Regione Lazio – Mano pesante sulla spesa contabile in Consiglio regionale.
(ASI) Due proposte a firma del Presidente del Consiglio della regione Lazio Mario Abbruzzese riguardanti i rimborsi per l’acquisto di quotidiani, riviste, missioni, biglietti aerei e privilegi vari della casta politica da oggi hanno preso il via fino a tutta la legislatura.
Una nota della regione Lazio nel corso della riunione dell’UdP dice: “L’ufficio di Presidenza del Consiglio regionale del Lazio ha stabilito di eliminare il rimborso delle spese sostenute per l’acquisto di riviste, quotidiani e rimborsi per le missioni dei consiglieri.
Sia il Presidente del Consiglio regionale, che tutti i componenti dell’Ufficio di presidenza, i presidenti delle Commissioni consiliari, il Presidente del Controllo Contabile e i presidenti dei Gruppi consiliari dovranno provvedere a sostenere tali spese autonomamente.

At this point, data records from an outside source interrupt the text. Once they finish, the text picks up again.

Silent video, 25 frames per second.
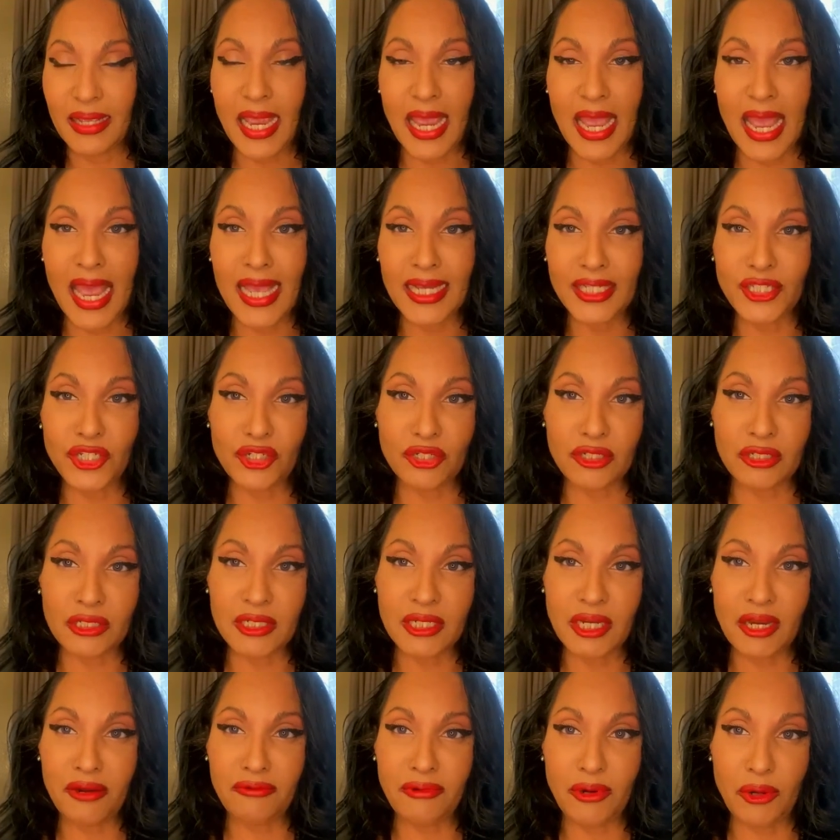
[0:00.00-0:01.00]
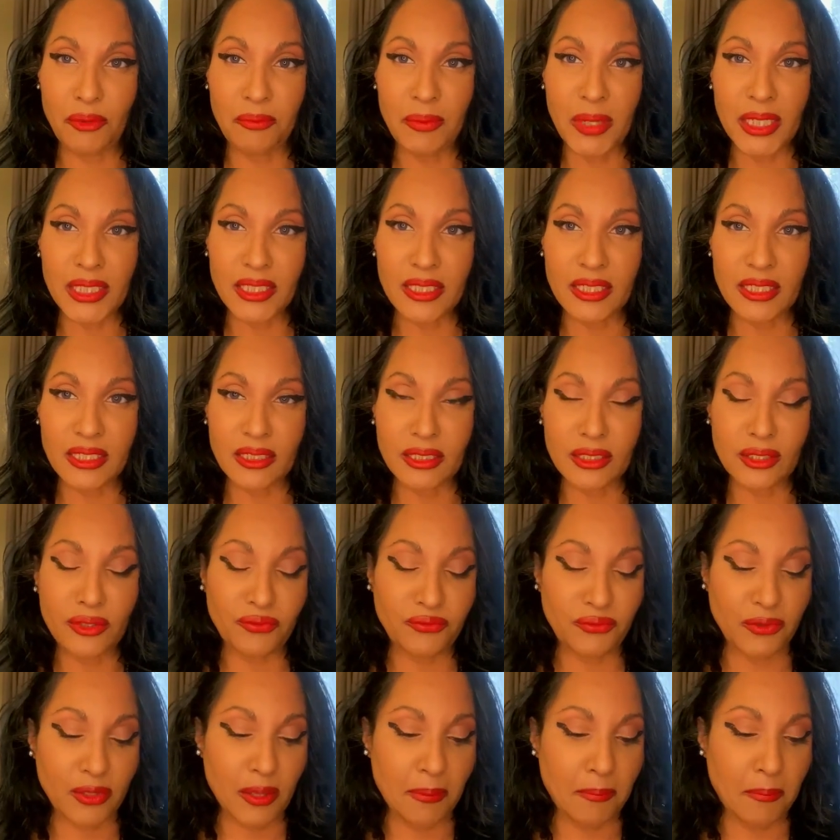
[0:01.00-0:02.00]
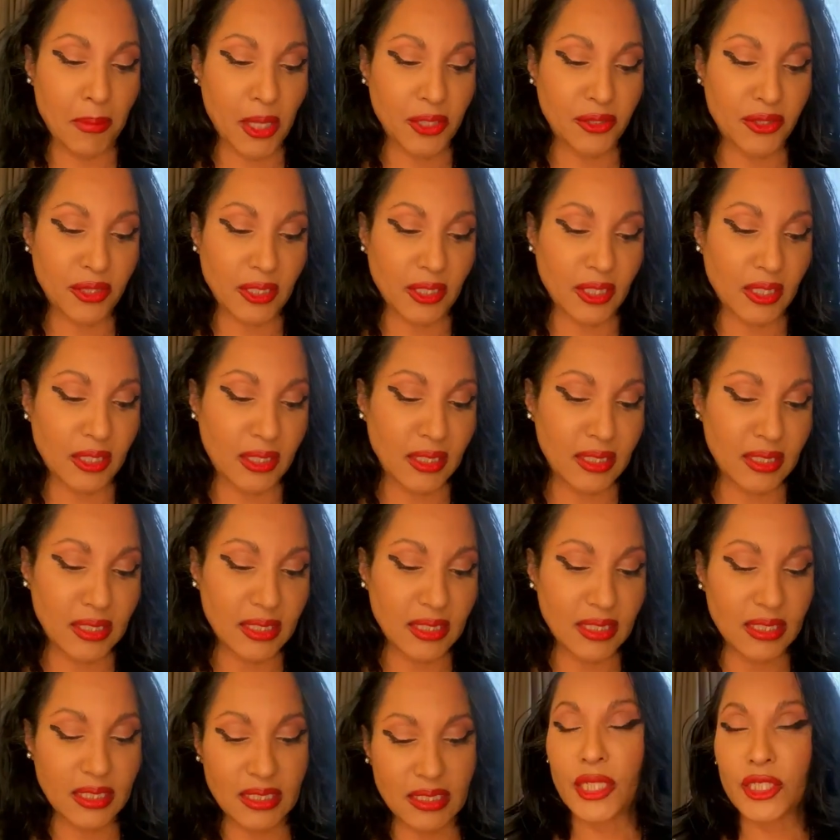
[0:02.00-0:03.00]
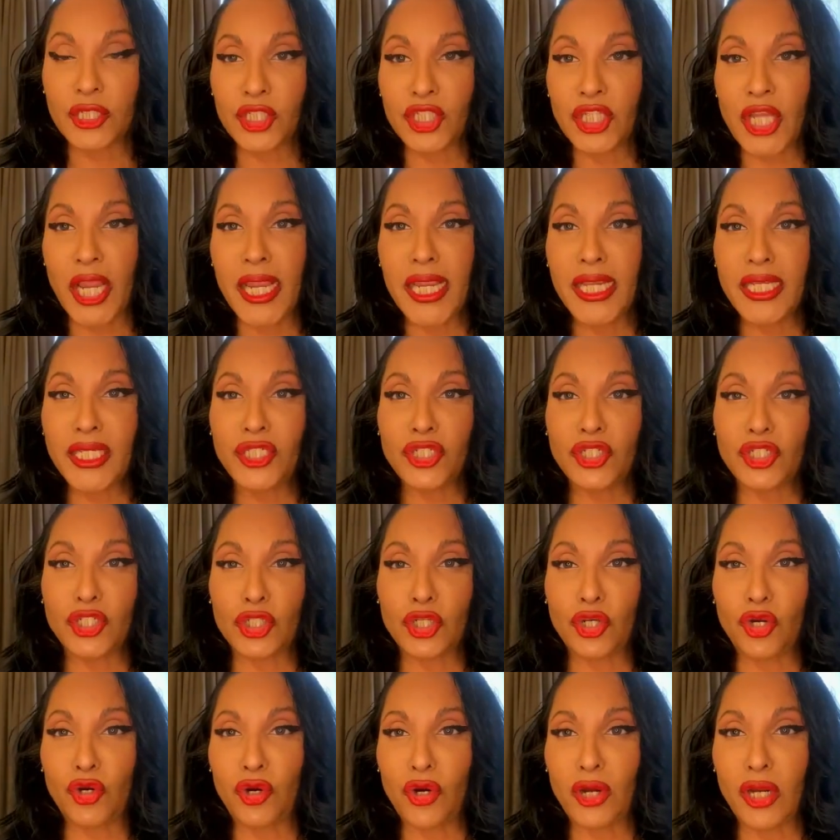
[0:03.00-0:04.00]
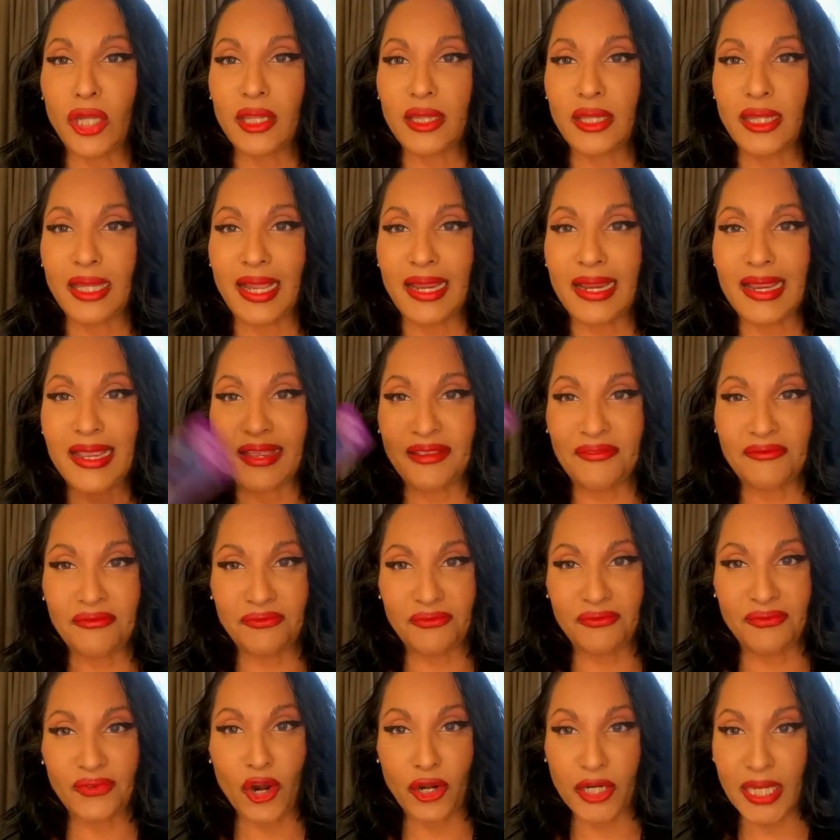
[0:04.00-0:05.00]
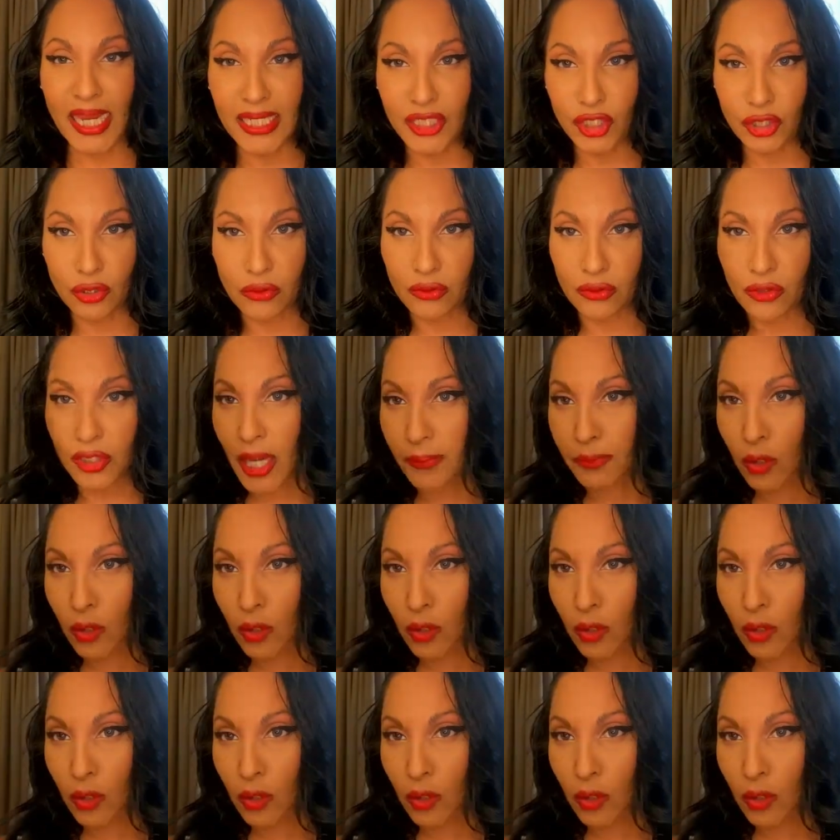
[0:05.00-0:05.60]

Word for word: And your tarot message for the month is Change Your Life, Archangel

In futuro le missioni, secondo quanto previsto dal Regolamento, saranno senza alcun onere di spesa per le casse del Consiglio. Il costo dei taxi, pranzi - continua la nota della regione Lazio - biglietti aerei, pernottamenti, utilizzo dell’auto propria e tutto quello che fino ad oggi era previsto nei rimborsi per le missioni, dovrà essere interamente a carico del singolo consigliere”.
Soddisfatto dei due provvedimenti il Presidente Abbruzzese che ha detto: “Con questi provvedimenti, sono stati recuperati, rispetto al 2010, oltre 140 mila euro; di cui 100 mila per l’acquisto di giornali e riviste e 40 mila per le missioni. Ciò significa che fino alla fine della Legislatura si riuscirà a risparmiare una cifra al di sopra dei 500 mila euro. Tutto questo dimostra - continua Abbruzzese - l’impegno che stiamo portando avanti per razionalizzare la spesa pubblica e per recuperare risorse finanziarie.
Ma entrando nel merito si tratta di due provvedimenti che andranno a legarsi a quelli che già hanno permesso a questa Amministrazione di risparmiare 6 milioni di euro nei primi nove mesi di governo.
4 milioni recuperati grazie all’ottimizzazione di servizi ed uffici del Consiglio, 150 mila euro con il taglio del 10% degli stipendi di direttori e dirigenti, 700 mila euro con la riduzione del 30% delle “auto blu”, 300 mila euro con la rescissione del contratto di locazione della sede decentrata di Via Poli.
Altri 700 mila euro dovuti alla riduzione del 50% delle spese di rappresentanza”.